BEGIN

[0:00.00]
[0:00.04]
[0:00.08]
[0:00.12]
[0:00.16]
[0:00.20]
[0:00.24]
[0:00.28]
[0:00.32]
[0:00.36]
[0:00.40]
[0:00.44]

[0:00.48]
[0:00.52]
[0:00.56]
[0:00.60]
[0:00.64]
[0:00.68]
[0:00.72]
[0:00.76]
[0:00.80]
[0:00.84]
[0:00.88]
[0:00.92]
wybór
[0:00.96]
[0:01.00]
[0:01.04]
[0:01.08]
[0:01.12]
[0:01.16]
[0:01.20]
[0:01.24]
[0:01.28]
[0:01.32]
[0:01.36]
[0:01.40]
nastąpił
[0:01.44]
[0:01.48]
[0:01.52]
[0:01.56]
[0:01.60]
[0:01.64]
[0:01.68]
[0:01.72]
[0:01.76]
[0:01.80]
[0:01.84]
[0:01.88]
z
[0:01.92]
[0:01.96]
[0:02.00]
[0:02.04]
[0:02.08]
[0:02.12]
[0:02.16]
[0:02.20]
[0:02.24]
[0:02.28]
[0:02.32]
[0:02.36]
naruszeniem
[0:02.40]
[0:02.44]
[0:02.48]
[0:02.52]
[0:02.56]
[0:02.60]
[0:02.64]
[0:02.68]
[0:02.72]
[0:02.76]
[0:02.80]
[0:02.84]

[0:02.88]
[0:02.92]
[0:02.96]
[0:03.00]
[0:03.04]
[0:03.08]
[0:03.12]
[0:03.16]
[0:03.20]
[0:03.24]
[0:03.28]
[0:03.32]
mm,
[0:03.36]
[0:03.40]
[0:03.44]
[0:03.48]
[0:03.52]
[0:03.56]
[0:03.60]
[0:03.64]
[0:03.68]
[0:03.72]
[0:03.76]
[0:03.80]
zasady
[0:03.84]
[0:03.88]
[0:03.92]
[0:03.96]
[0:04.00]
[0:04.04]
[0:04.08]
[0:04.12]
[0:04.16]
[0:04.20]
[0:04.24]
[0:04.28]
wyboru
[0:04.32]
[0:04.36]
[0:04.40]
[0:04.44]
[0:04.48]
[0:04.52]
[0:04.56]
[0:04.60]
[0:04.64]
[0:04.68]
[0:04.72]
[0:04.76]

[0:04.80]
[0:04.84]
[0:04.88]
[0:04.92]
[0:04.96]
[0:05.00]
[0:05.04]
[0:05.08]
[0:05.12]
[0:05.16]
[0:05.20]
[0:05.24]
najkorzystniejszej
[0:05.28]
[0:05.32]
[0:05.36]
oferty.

END

§ **Exercise goal**: Write down all of the records again, word for word.

§ **Answer box**:
[0:00.00]
[0:00.04]
[0:00.08]
[0:00.12]
[0:00.16]
[0:00.20]
[0:00.24]
[0:00.28]
[0:00.32]
[0:00.36]
[0:00.40]
[0:00.44]

[0:00.48]
[0:00.52]
[0:00.56]
[0:00.60]
[0:00.64]
[0:00.68]
[0:00.72]
[0:00.76]
[0:00.80]
[0:00.84]
[0:00.88]
[0:00.92]
wybór
[0:00.96]
[0:01.00]
[0:01.04]
[0:01.08]
[0:01.12]
[0:01.16]
[0:01.20]
[0:01.24]
[0:01.28]
[0:01.32]
[0:01.36]
[0:01.40]
nastąpił
[0:01.44]
[0:01.48]
[0:01.52]
[0:01.56]
[0:01.60]
[0:01.64]
[0:01.68]
[0:01.72]
[0:01.76]
[0:01.80]
[0:01.84]
[0:01.88]
z
[0:01.92]
[0:01.96]
[0:02.00]
[0:02.04]
[0:02.08]
[0:02.12]
[0:02.16]
[0:02.20]
[0:02.24]
[0:02.28]
[0:02.32]
[0:02.36]
naruszeniem
[0:02.40]
[0:02.44]
[0:02.48]
[0:02.52]
[0:02.56]
[0:02.60]
[0:02.64]
[0:02.68]
[0:02.72]
[0:02.76]
[0:02.80]
[0:02.84]

[0:02.88]
[0:02.92]
[0:02.96]
[0:03.00]
[0:03.04]
[0:03.08]
[0:03.12]
[0:03.16]
[0:03.20]
[0:03.24]
[0:03.28]
[0:03.32]
mm,
[0:03.36]
[0:03.40]
[0:03.44]
[0:03.48]
[0:03.52]
[0:03.56]
[0:03.60]
[0:03.64]
[0:03.68]
[0:03.72]
[0:03.76]
[0:03.80]
zasady
[0:03.84]
[0:03.88]
[0:03.92]
[0:03.96]
[0:04.00]
[0:04.04]
[0:04.08]
[0:04.12]
[0:04.16]
[0:04.20]
[0:04.24]
[0:04.28]
wyboru
[0:04.32]
[0:04.36]
[0:04.40]
[0:04.44]
[0:04.48]
[0:04.52]
[0:04.56]
[0:04.60]
[0:04.64]
[0:04.68]
[0:04.72]
[0:04.76]

[0:04.80]
[0:04.84]
[0:04.88]
[0:04.92]
[0:04.96]
[0:05.00]
[0:05.04]
[0:05.08]
[0:05.12]
[0:05.16]
[0:05.20]
[0:05.24]
najkorzystniejszej
[0:05.28]
[0:05.32]
[0:05.36]
oferty.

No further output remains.